Your home’s value can rise due to a range of factors. Right now, home prices have increased in many places due to a shortage of supply mixed with the lowest mortgage rates in history. If your home value has increased, you have a few options and considerations to make:
- You might be able to save money by eliminating private mortgage insurance. If you’re paying for private mortgage insurance (PMI) and your home’s value has gone up to the point where you now have at least 20 percent equity, you can ask your lender to cancel your PMI premiums.
- You might need to adjust your homeowners’ insurance policy. Your homeowners’ insurance cost and coverage are typically based on your home’s value. If it’s increased, you’ll want to make sure you’re fully protected. “It’s important to review your property’s value with your insurance agent yearly to make sure your residence has the proper insurance coverage,” explains Kimberly Smith, owner of Garnet Property Group in Bristol, Connecticut.
- You might be in a better position to improve your home. With more equity in the property, you can take advantage of a home equity loan or cash-out refinance and invest in a renovation or remodeling project. “Determining a home’s valuation is useful if you’re considering tapping into your home’s equity in the form of a home equity loan, home equity line of credit or cash-out refinance so that you know how much equity you’ve accrued,” Smith says.
- You might consider selling your home. You could stand to profit if your home’s value has gone up considerably, but before putting it on the market, carefully evaluate whether it really is the right time to move for you or your family, whether you’ll be able to find a new home quickly and how you’ll pay for it. “If it is a good time, making minor repairs and decluttering your property is always going to help increase the final sales price,” Duffy says.
What factors affect home value?
A number of factors can affect the value of your home, including:
- The neighborhood
- Its age
- Its condition
- Its size
- Any home improvements or upgrades
There are other factors that impact property values overall, too. These include the local housing market, economy, interest rates, and tax rates, Reed says.

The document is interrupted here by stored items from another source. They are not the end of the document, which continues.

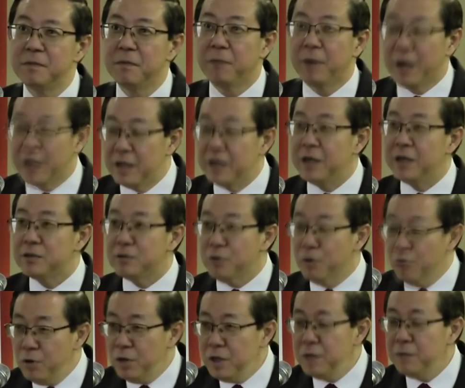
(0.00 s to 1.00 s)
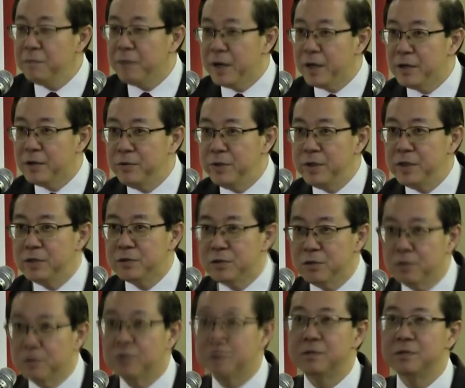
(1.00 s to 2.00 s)
but it is only by doing
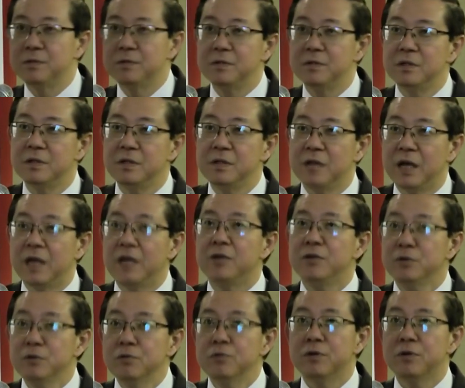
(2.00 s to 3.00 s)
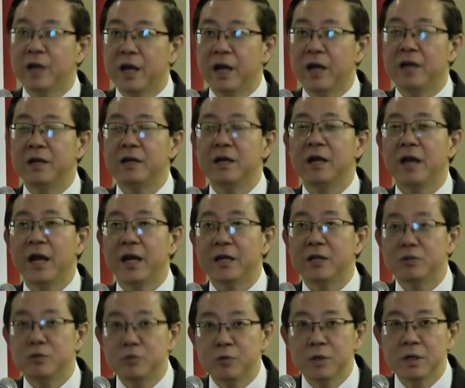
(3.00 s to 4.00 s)
so that you can
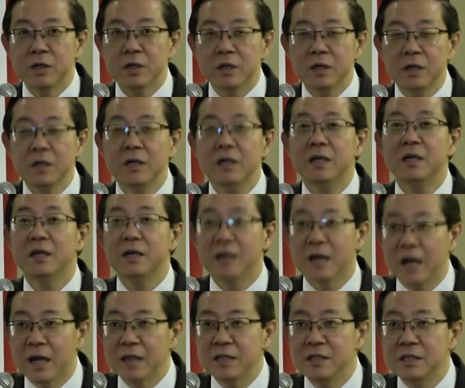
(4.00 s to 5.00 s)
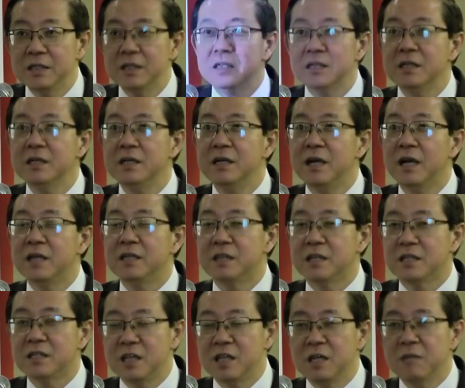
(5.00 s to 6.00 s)
ensure larger and
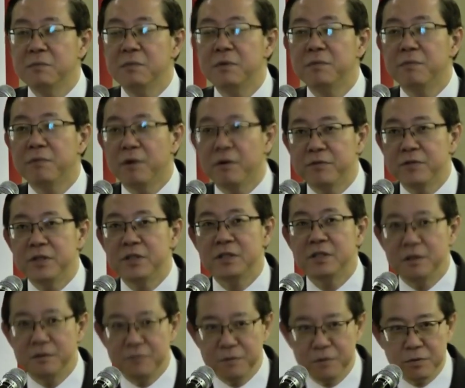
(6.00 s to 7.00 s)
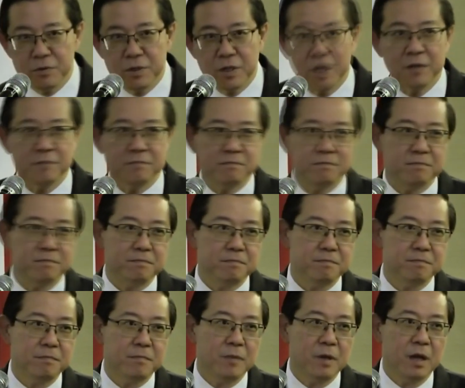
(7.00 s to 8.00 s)
sustainable profits in future.
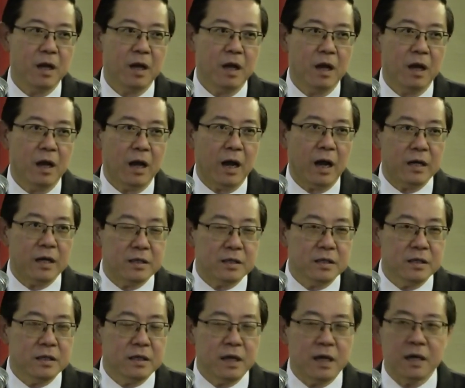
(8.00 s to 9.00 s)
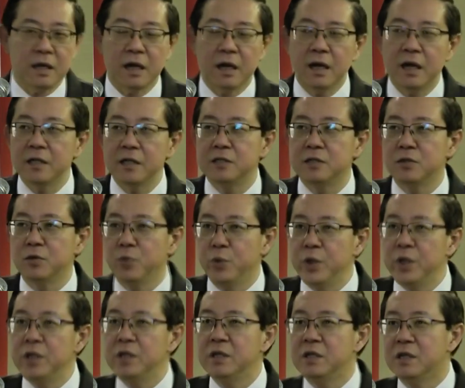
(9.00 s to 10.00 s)
Until and unless you
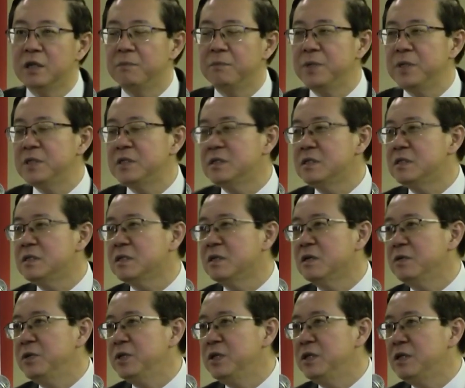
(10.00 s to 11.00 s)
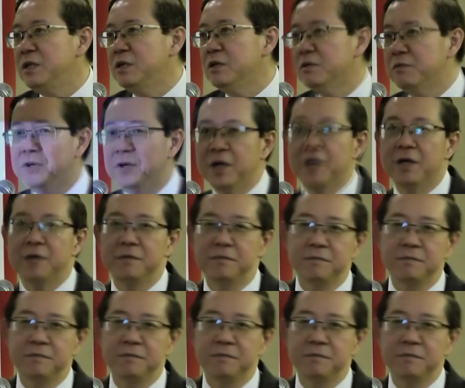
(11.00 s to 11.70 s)
win the business community over,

How can I add value to my home?
You don’t get a second chance to make a first impression, and this bit of wisdom can apply to your home and its value.
“Your property’s curb appeal does make a difference,” Duffy says. “Make your home welcoming and tidy — cut your grass, trim any shrubs and add some new plants or flowers.”
A fresh coat of paint either on the interior or exterior of the house will more than pay you back for the money spent, Duffy adds: “This is one of the most cost-effective ways to improve value.”
A minor bathroom or kitchen update (as opposed to large-scale renovations) can also help improve your home’s resale value. You can simply replace an outdated sink, old tiles, or dated light fixtures to give these spaces a refresh.
“It also pays to install a new garage door,” Duffy says. “Some reports estimate a new garage door can increase home values by 4 percent — great curb appeal does matter.”
Bottom line
No single home valuation method is guaranteed to be 100-percent accurate. That’s why using a combination of resources can help give you a more informed perspective of what your home is worth.
For example, you might get a free CMA and conduct your own research using an online home value estimator, as well as the FHFA calculator and county auditor’s website. Additionally or alternatively, you could pay for a professional appraisal. Averaging together all the final values you gather could give you a more accurate picture of your home’s value.
Ultimately, however, the most reliable home value estimates come from professionals who take the time to carefully assess your property based on a variety of factors.
“All of the evaluation tools are useful in giving an idea of the worth of your home, but an appraiser and/or an experienced agent will be the most accurate sources for determining value,” Krasnow says. “A trained professional will have an advantage, as a computer cannot determine the intrinsic value or consider the condition and improvements you’ve made to your home.”